The office is simple, even spartan—just one room and a tiny bathroom—on the first floor of a two-story building. (In the picture shown, our office is in the southeast corner, just to the right of the entrance.) Our only neighbor downstairs is the office of the lawyer who owns the building. Upstairs are four small residential apartments. Nothing fancy, but altogether suitable as a place to work, to meet, to think, to change my shoes before walking through the neighborhood. It is a minuscule presence in the community, but it is a presence nonetheless.

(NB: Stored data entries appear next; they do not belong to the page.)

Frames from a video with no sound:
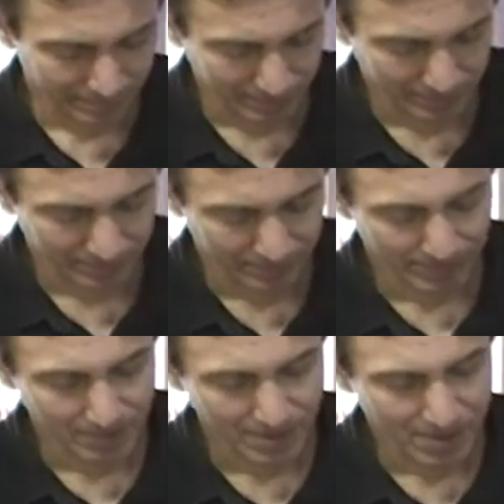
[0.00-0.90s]
work
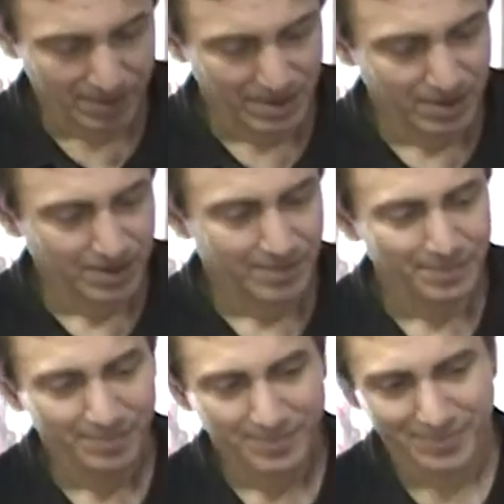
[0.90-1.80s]
requirements and
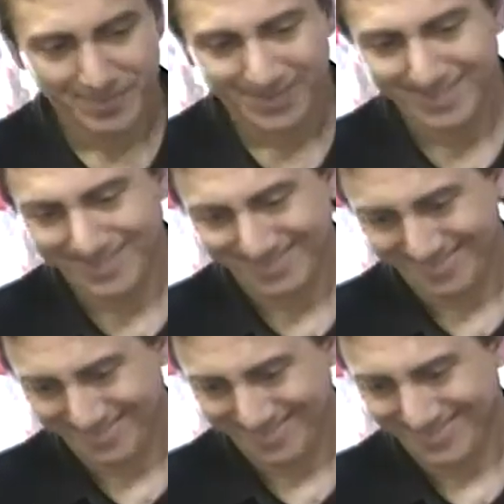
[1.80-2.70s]
etc it
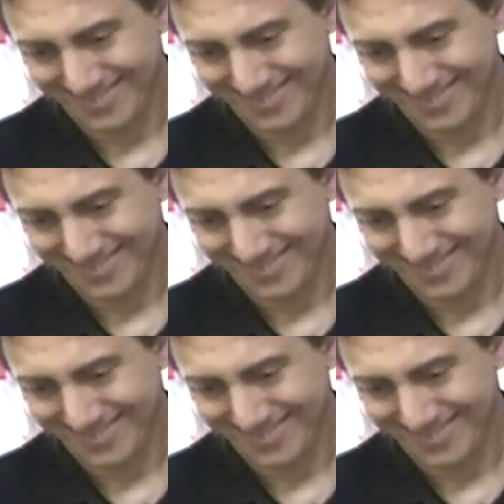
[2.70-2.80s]
seems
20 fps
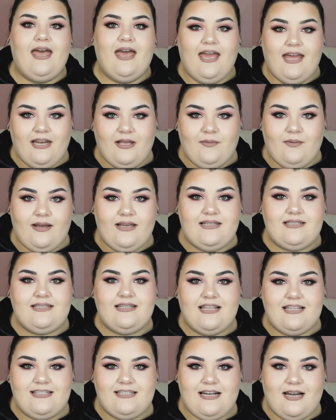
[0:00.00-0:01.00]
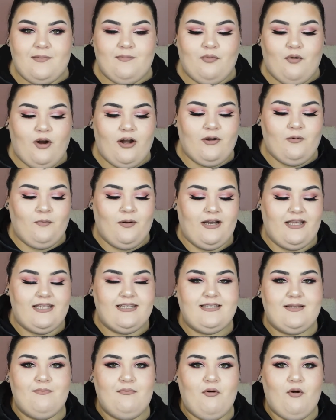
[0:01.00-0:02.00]
Anyways, that's not important. What
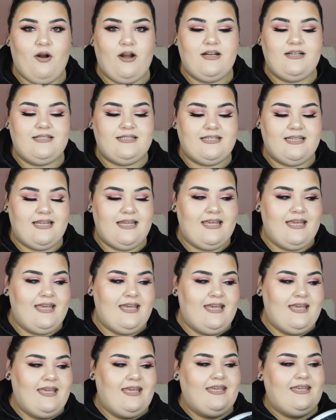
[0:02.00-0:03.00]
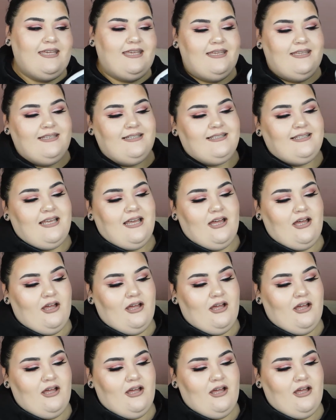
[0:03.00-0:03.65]
is important is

The other day my landlord asked me how things were progressing toward our goal of establishing a church in the neighborhood. I told him things were going slow, but I was still there (in the office) and still hopeful. In an entire year, he had never said a word about the potential for St. Patrick’s Church becoming a reality. On this particular day, nearly a year after I moved in, he said, “I wish you well in your efforts, and I hope it really does happen.”